--- Provided information ---

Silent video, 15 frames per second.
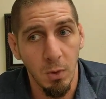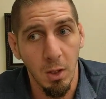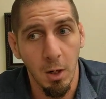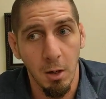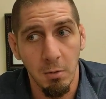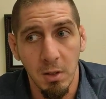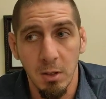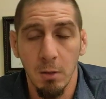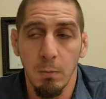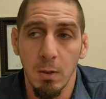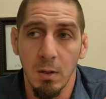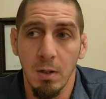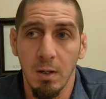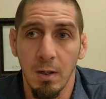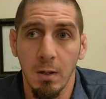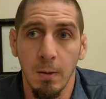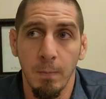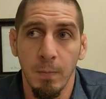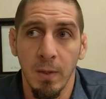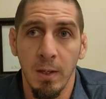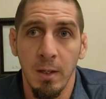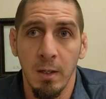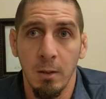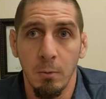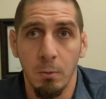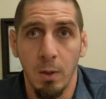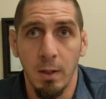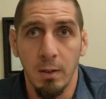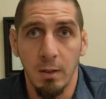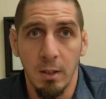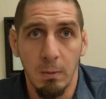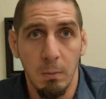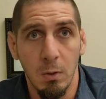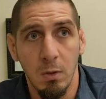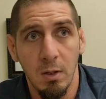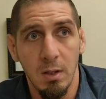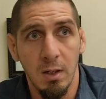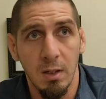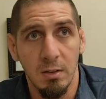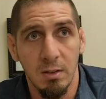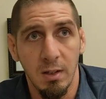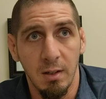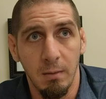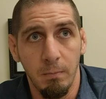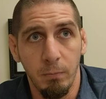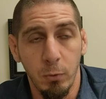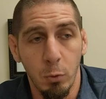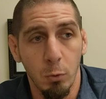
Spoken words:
We are a community here, and a community is a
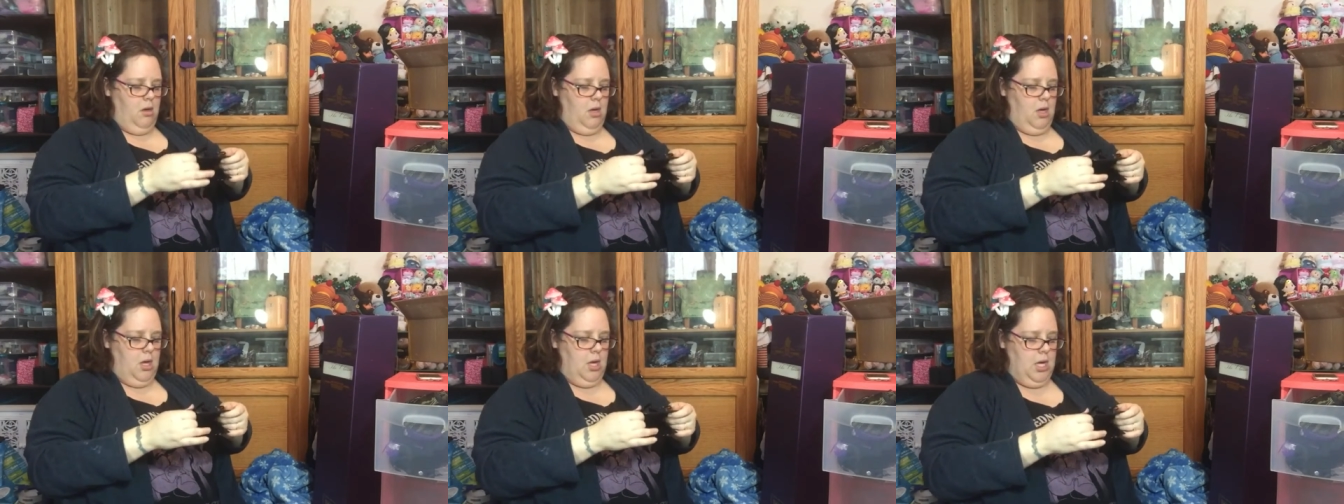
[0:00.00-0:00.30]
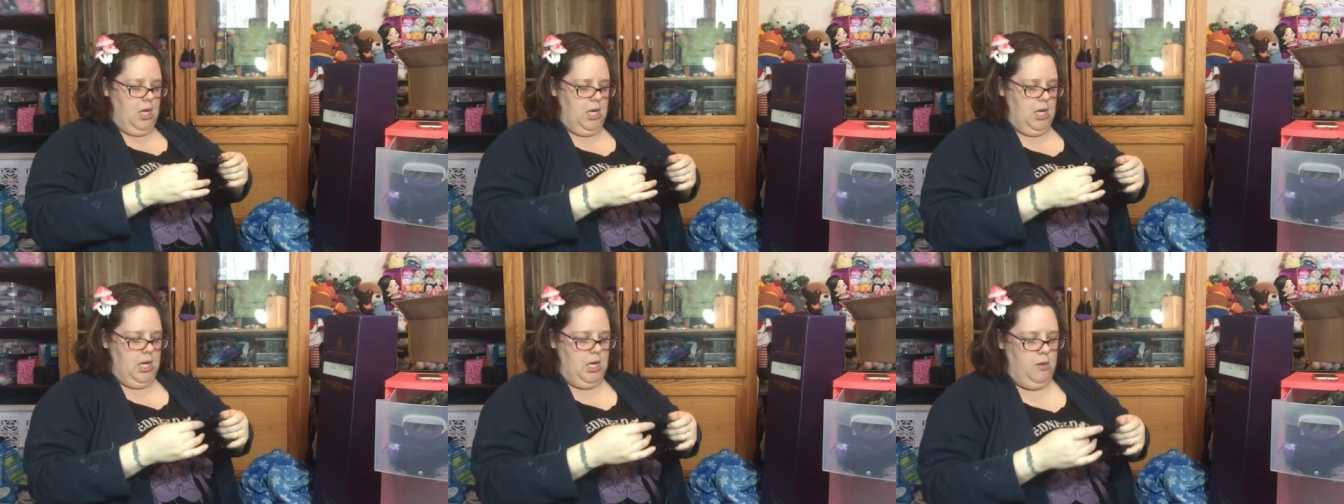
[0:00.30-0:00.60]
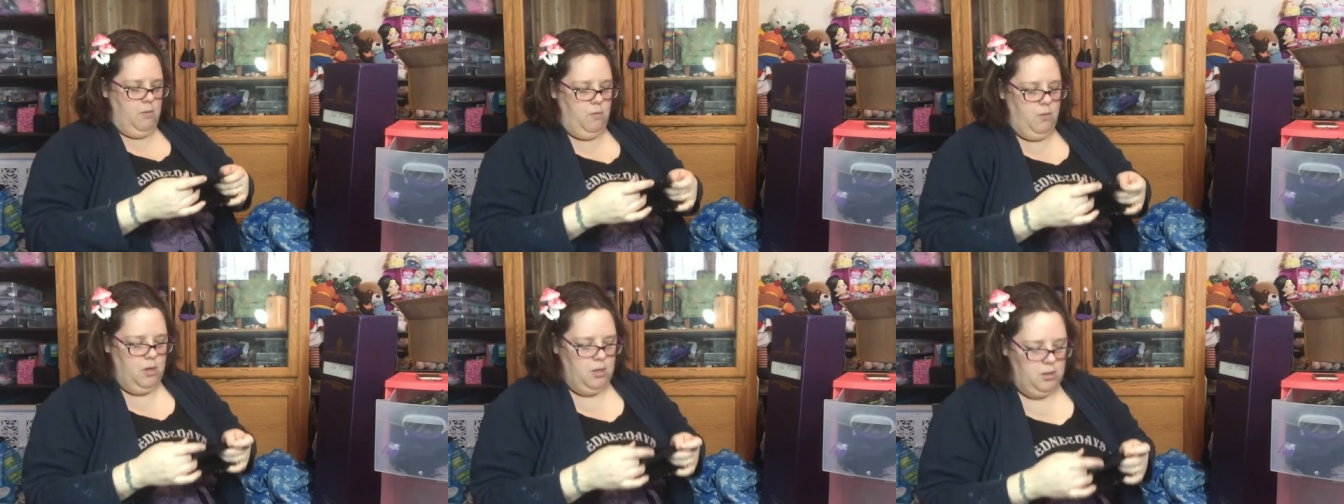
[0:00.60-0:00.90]

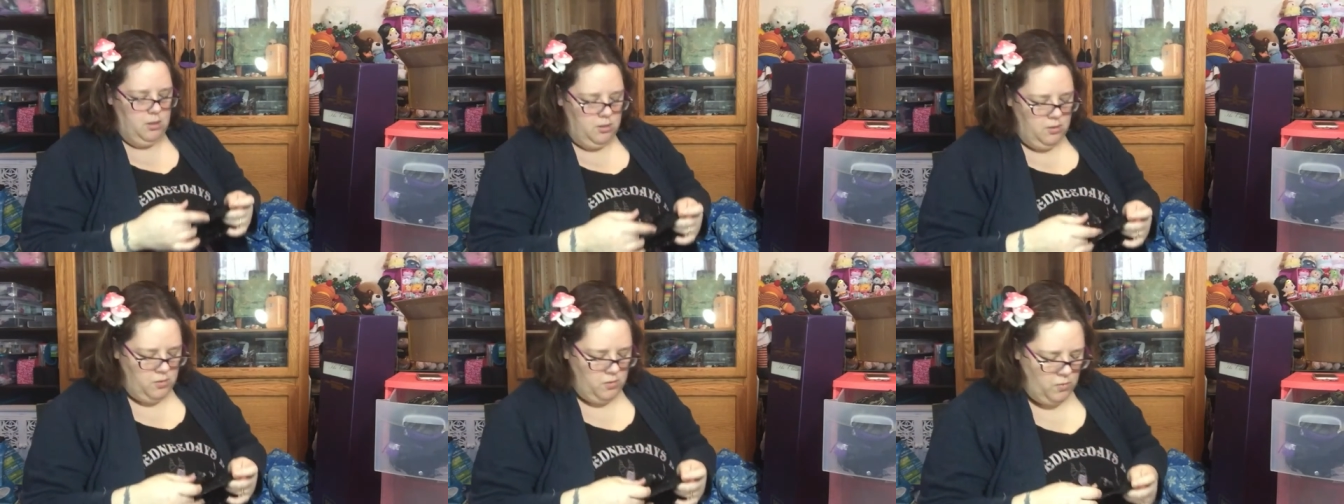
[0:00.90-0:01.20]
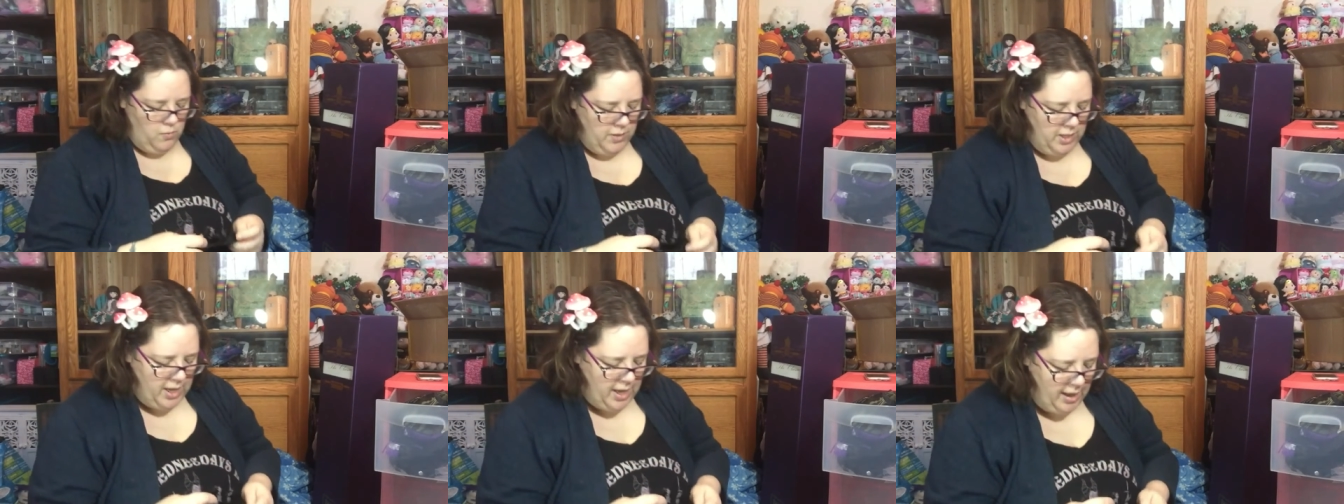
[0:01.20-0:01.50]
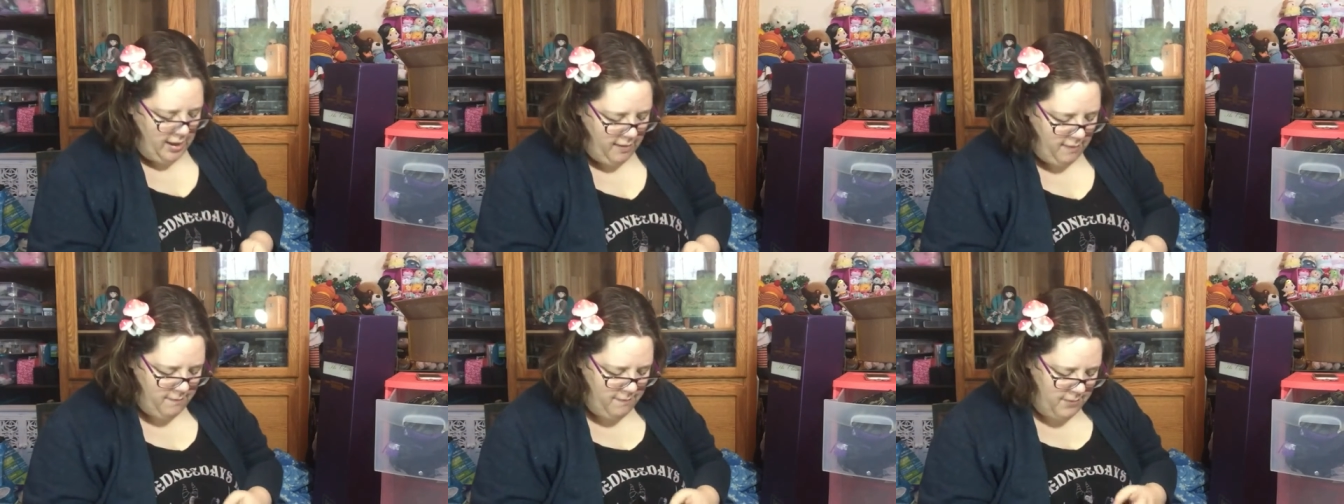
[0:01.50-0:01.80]
Okay, what do we
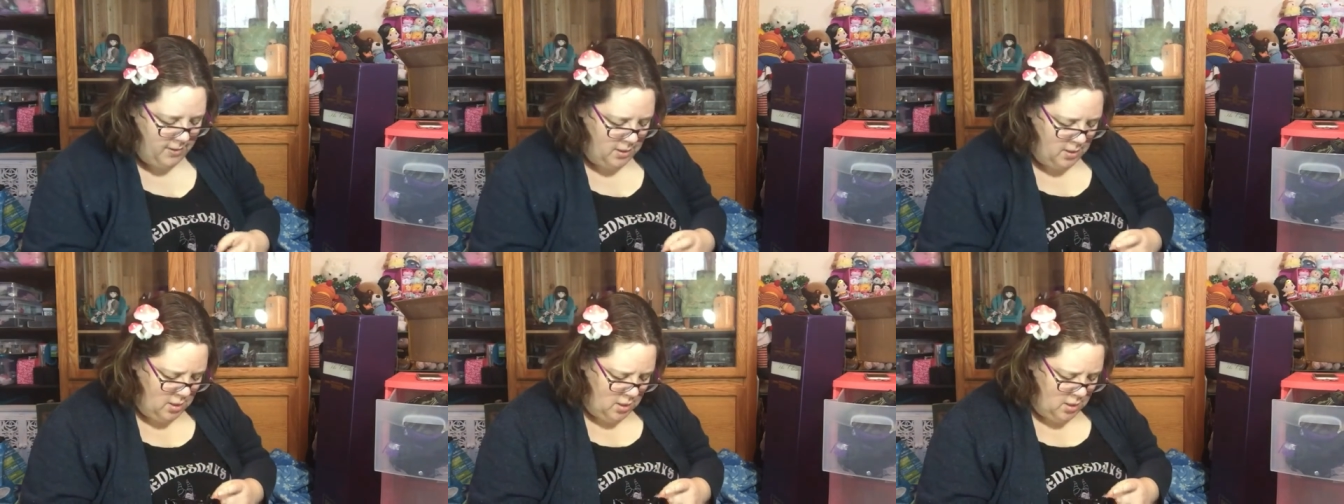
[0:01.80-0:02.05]
have?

---

Set down all of the entries precisely and keep the pictures out of the copy.

> [Your solution]
Silent video, 15 frames per second.
Spoken words:
We are a community here, and a community is a
[0:00.00-0:00.30]
[0:00.30-0:00.60]
[0:00.60-0:00.90]

[0:00.90-0:01.20]
[0:01.20-0:01.50]
[0:01.50-0:01.80]
Okay, what do we
[0:01.80-0:02.05]
have?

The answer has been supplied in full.